Archive for February, 2008

Thoughts on sharing gestation

February 22, 2008

My mind is running in a strange circle. I want to tell you all about my week and most of my week was work and more work and writing about work leads me to complaining about the politics of work or talking about personalities at work or otherwise violating the sanctity of the shared cube farm. Blogging about work is also bad juju. So I am changing my focus. I am going to tell you about something much more important. I am also going to invite you to appeal to whatever ear in the universe you hold to hear your voice.

My baby girl is again with child. Not to belabor the point, but her gestational scorecard sucks almost as bad as my sex life. We are awaiting another grandchild. Gender is unimportant. Inconvenience is unimportant. The only important consideration is counting weeks to 38 and keeping that polywog wiggling and growing in an orderly series of dividing cells. There is a universe of hope in her womb.

I have shared more gestations in the last few years than I ever really expected to participate in. I am moved by the easy grace that carried Pam from bride to wife to mother and mother again. I am awestruck at Beth showing up again and again to risk another disappointment against the treasure she found in Mogo. My girls are wonderous women. My grandgirls are fabulous little ladies and I look forward to the women they will become. As we wait for another grandbaby, I wish I had a guarantee.

Life doesn’t really come with those, does it? Good things happen and change over time. Bad things happen and they turn out better than my mind could conceive. Today’s happiness can be tomorrow’s ennui. Today’s misery can make the sunrise more beautiful because looking forward beats the Hell out of looking back.
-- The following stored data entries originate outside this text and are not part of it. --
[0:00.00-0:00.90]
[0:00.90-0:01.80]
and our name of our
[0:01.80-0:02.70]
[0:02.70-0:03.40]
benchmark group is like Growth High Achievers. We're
So, as you whisper into the ear of the cosmos, please ask that the hopes of our hearts will come to term. Send your positive energy in our direction. In return, I will say your name to the wind and wish your wishes with you.

One year gone

February 22, 2008

When Valentine’s Day came and went and the day after stuck in my psyche for awhile–mom died February 15th last year–and I finished the last of three weeks of employment Hell, I was ready for a break–preferably not a weight bearing bone. I have been pretty well working more than not working for the last three weeks. I am not talking about having to go in 8-5 every weekday. I am talking 7 days a week–10 to 16 hours–caring more about someone else’s commission check than that someone does–missing weekends and holidays–and eating whatever jumped in front of me because there was no time to cook, shop, hunt, gather, or frankly give a good God Damn what I shoved in my mouth. That someone, those someones, stand a really good chance of closing some very substantial sales and those closings will have more to do with my skill than with any other single component of the process.  They did not miss their weekends or holidays. No, I am not overstating. It’s not bragging when it’s true.
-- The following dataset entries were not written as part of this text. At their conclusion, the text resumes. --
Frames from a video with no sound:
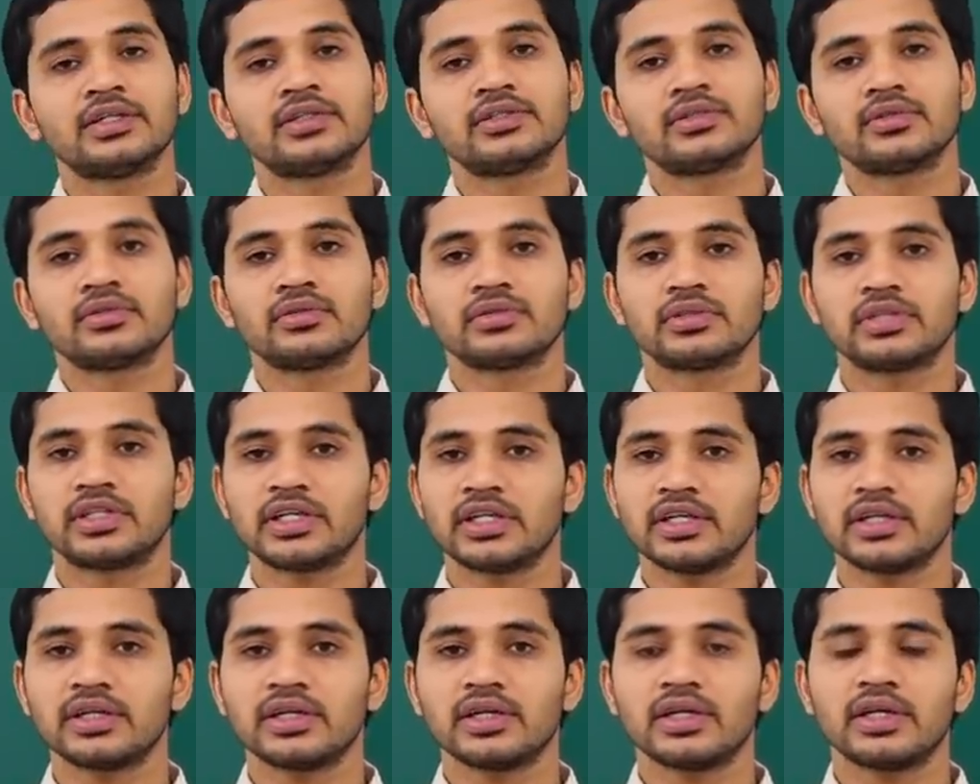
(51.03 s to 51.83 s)
So,
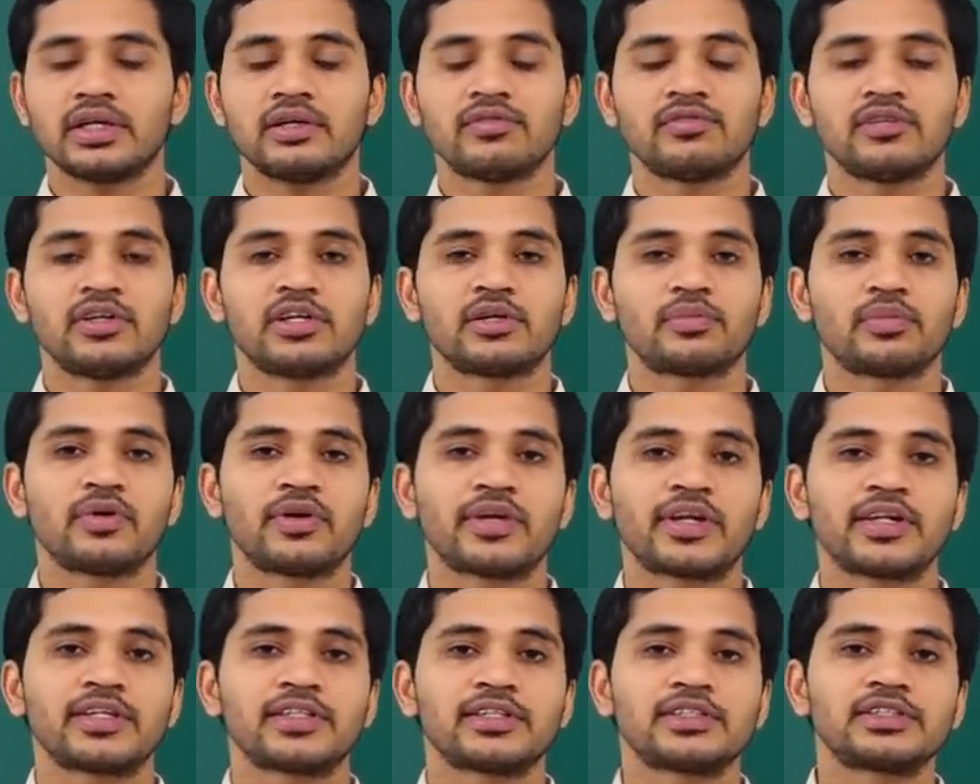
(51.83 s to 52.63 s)
there in work
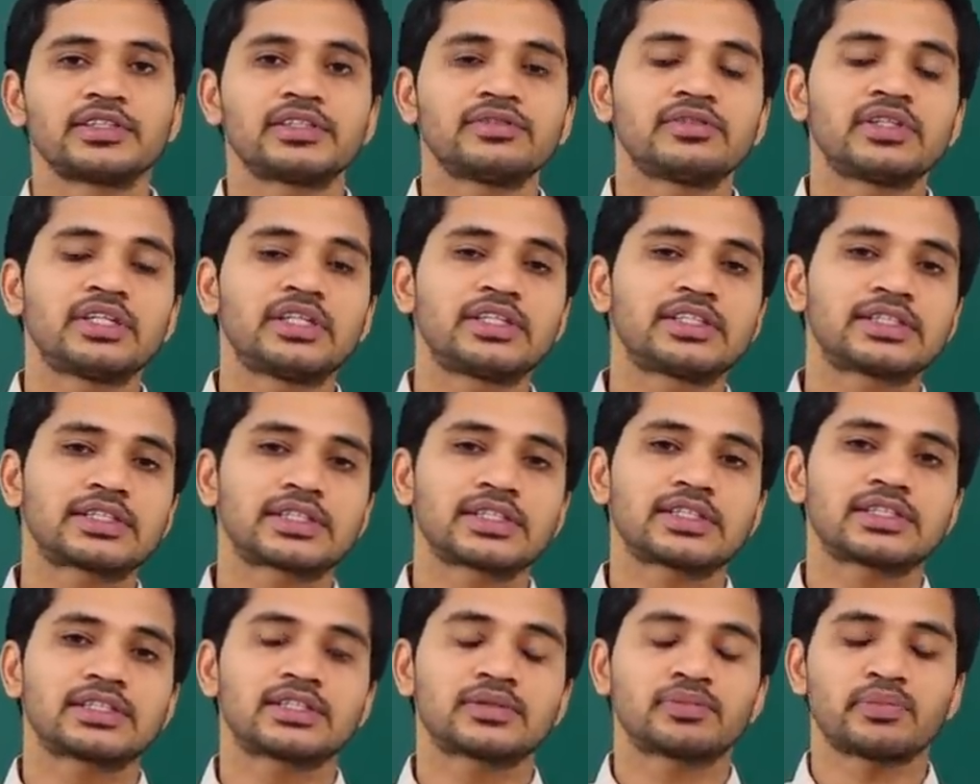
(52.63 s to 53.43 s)
power energy we
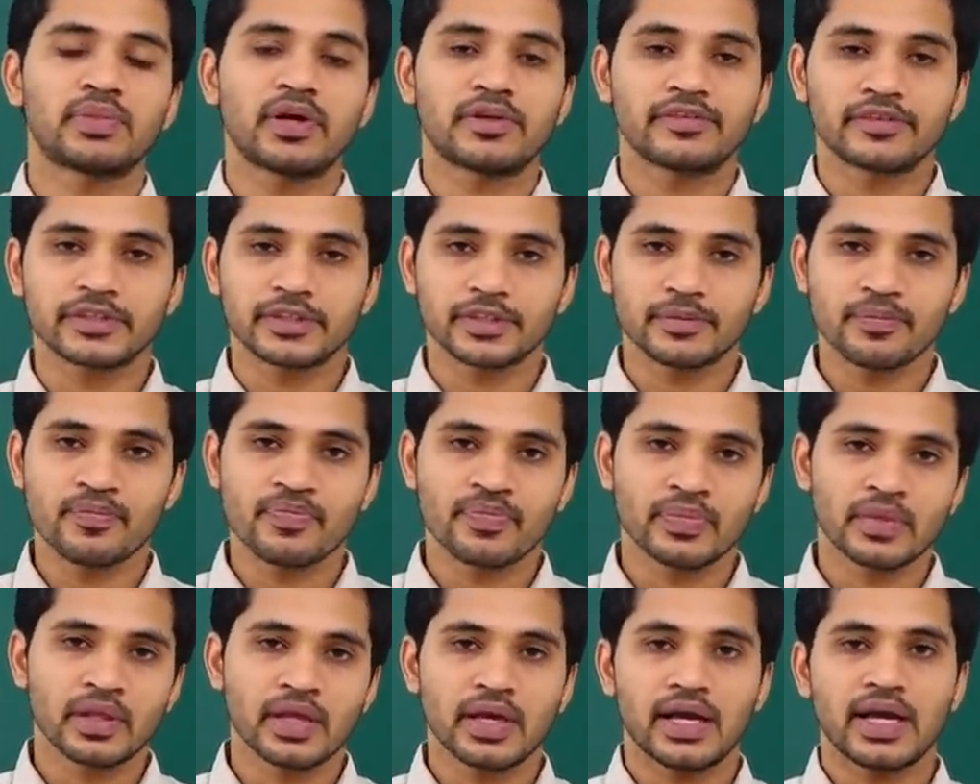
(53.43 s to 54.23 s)
discussed power
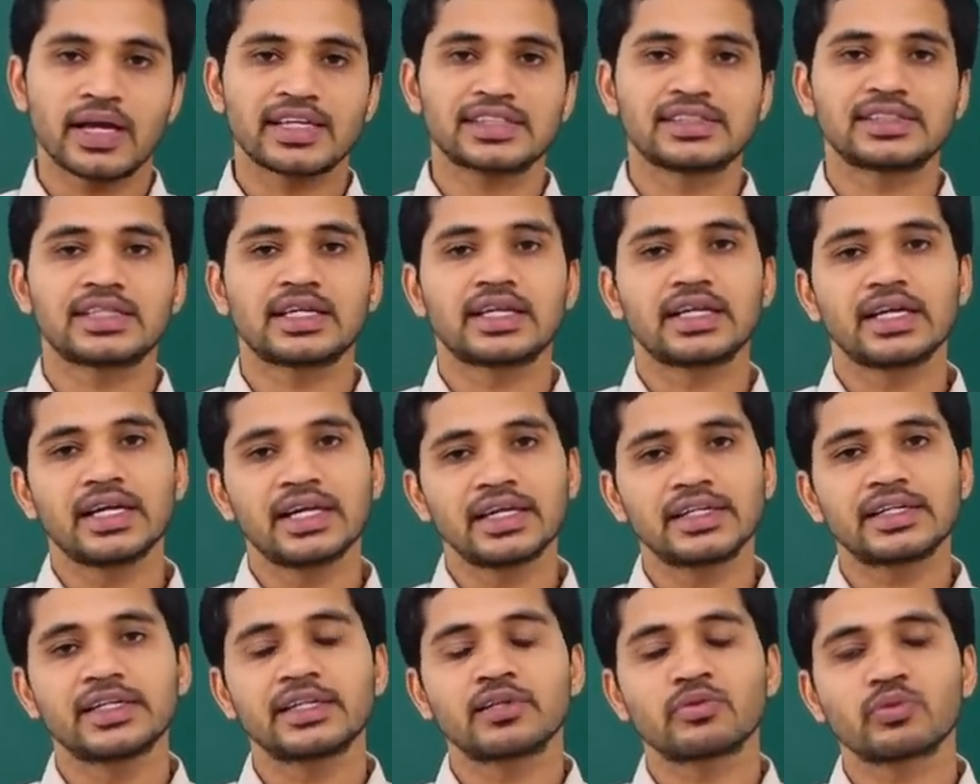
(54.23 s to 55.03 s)
as the
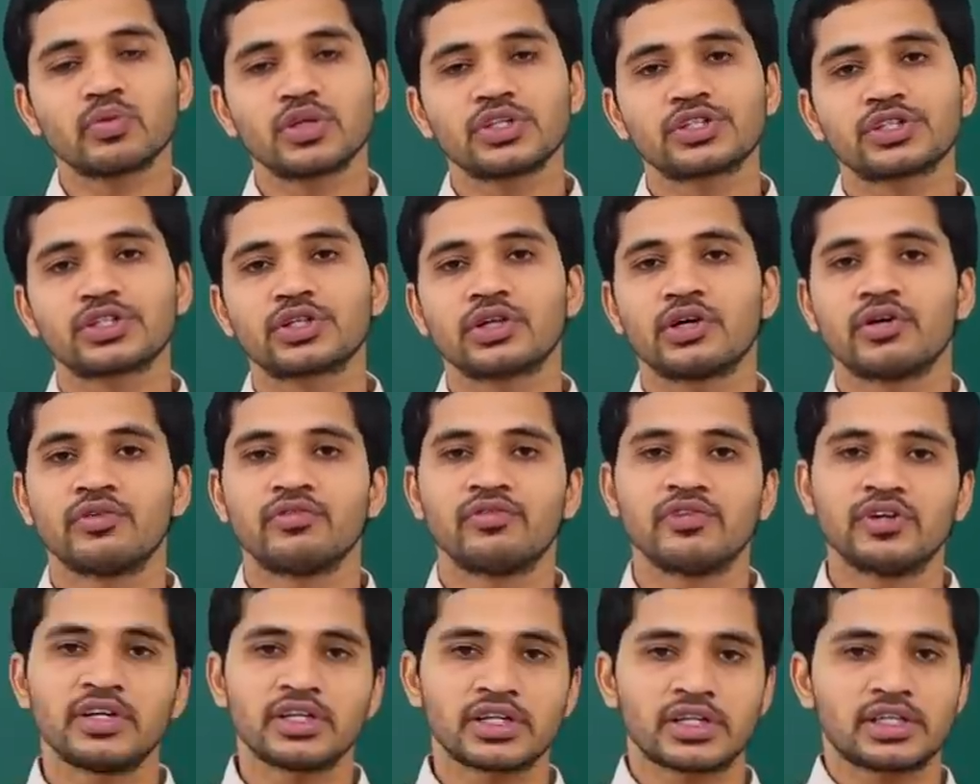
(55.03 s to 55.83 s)
rate at which
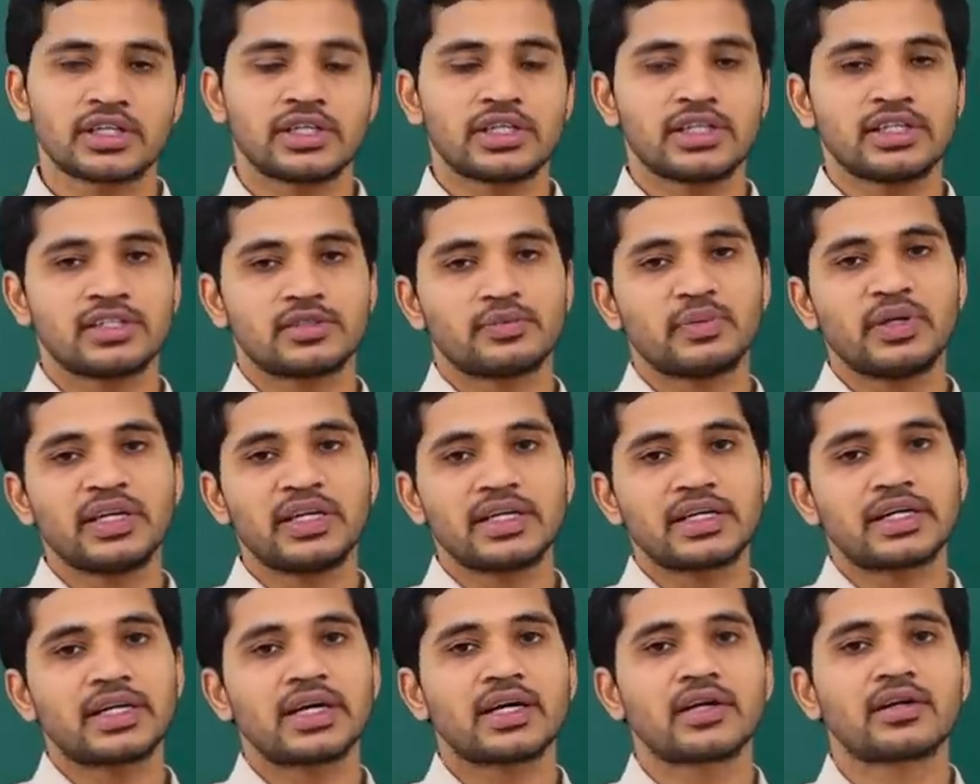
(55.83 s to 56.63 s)
work is
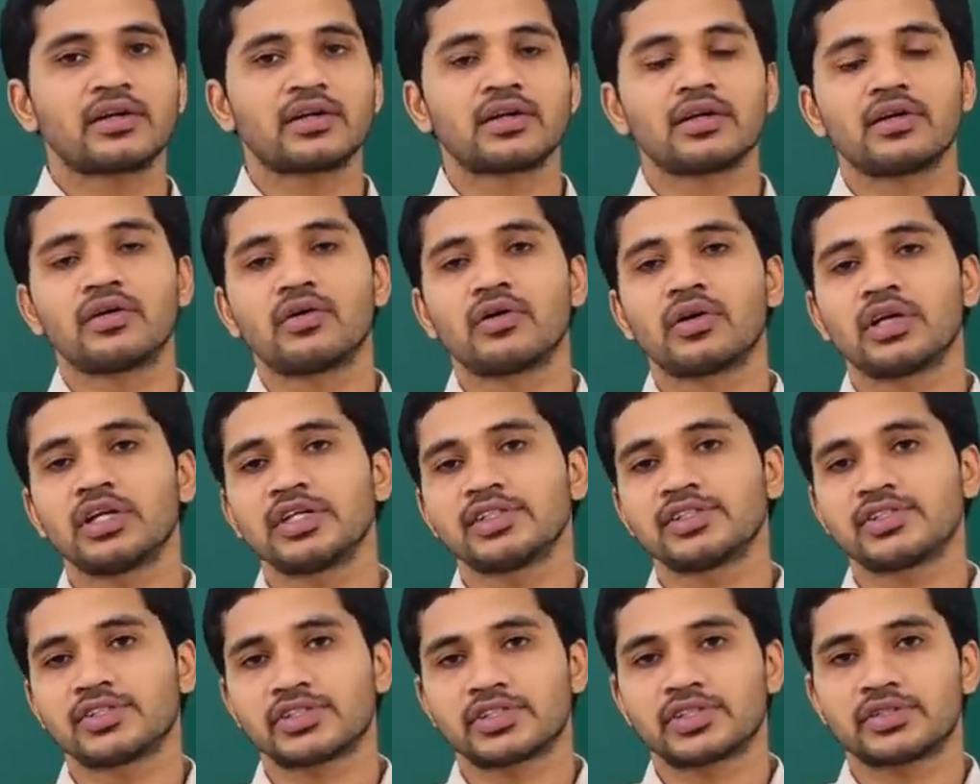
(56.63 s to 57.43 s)
being done on
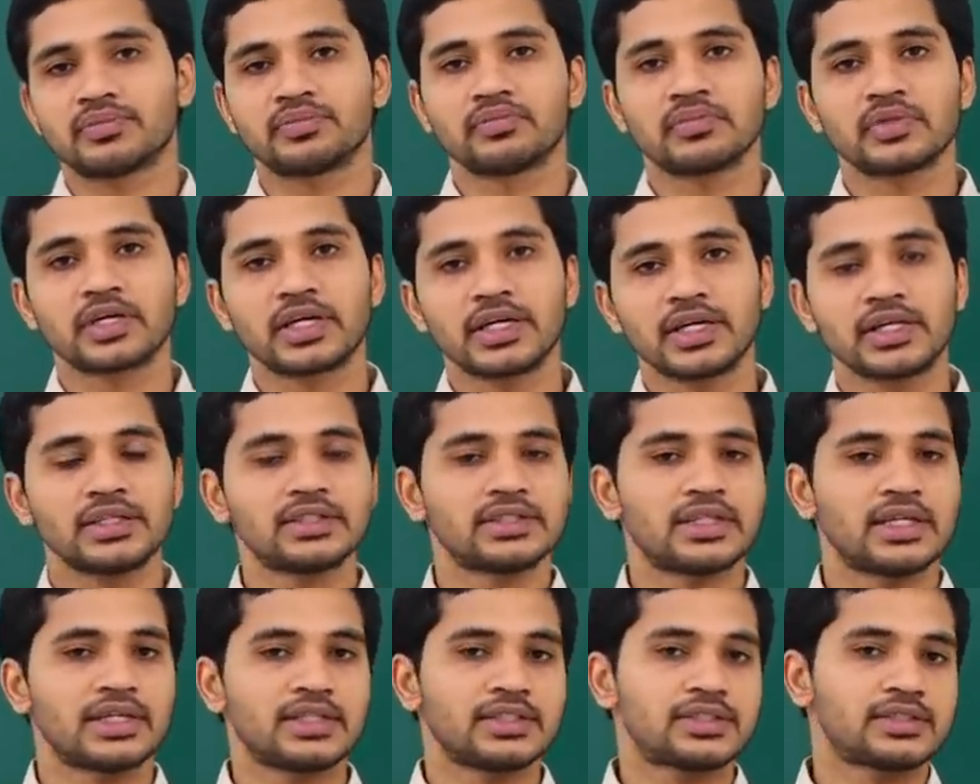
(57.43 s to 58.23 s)
a system
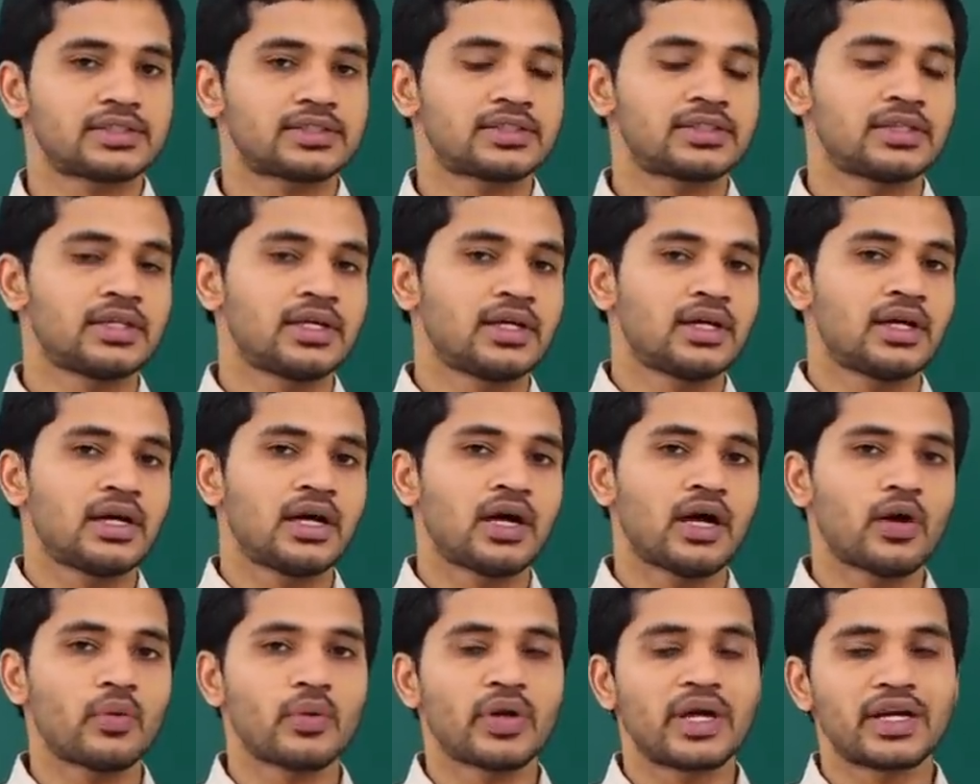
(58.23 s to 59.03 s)
correct that is
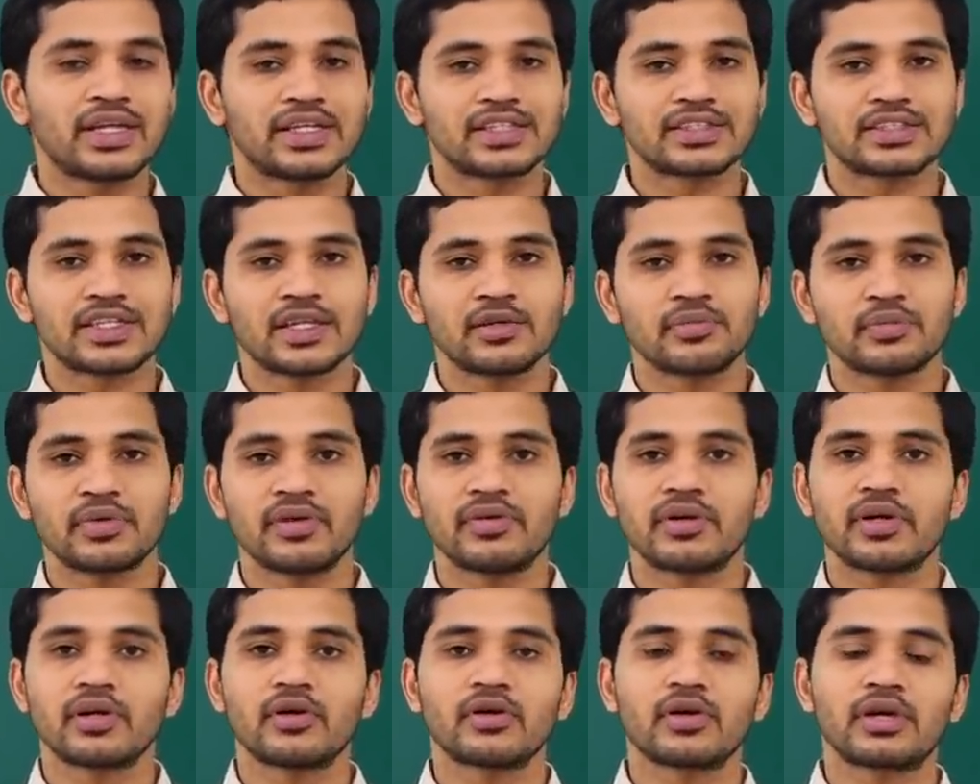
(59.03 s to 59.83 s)
how we understand
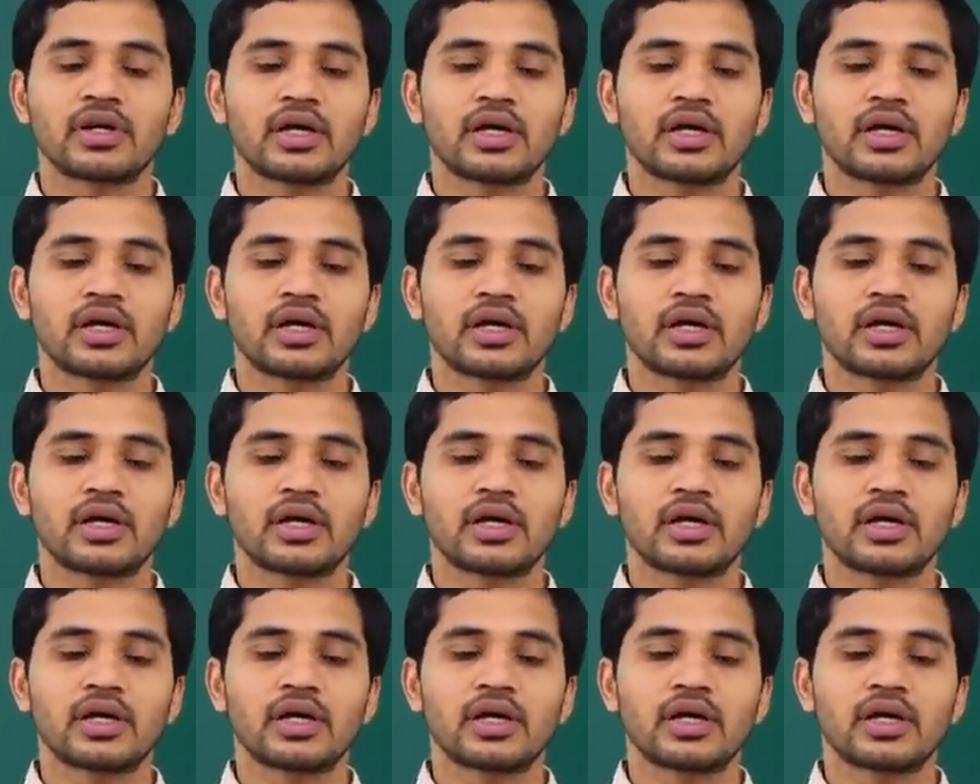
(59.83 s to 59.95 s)
power or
I have not had time to dwell on what one year of dead mother means to me. I do feel a hundred years old. I do feel like it is time to pitch the suitcase that came home from the assisted living place this time last year. No, there is nothing in it I want or need. I haven’t opened the suitcase in a year. Whatever olefactory vestiges that may still live in that suitcase will smell more of medicine than mother. The mother smell itself had been gone for years before she died. The mother energy left years ago. Now, I am the only mother energy in a lot of lives. And today, as the last of my work obligations are (for the moment fulfilled) and I look ahead to a more than deserved 4-day weekend, I wish I had a glimmer of mother energy pointed in my direction. I wish I had someone to just hold me and tell me that there is more to life than work. I need someone to remind me that there is more to life than not dying. I need someone to help me feel alive. I am not my own best friend today. I am not a very good mother to myself. I think I need to choose my activities more carefully. I definitely need a nap.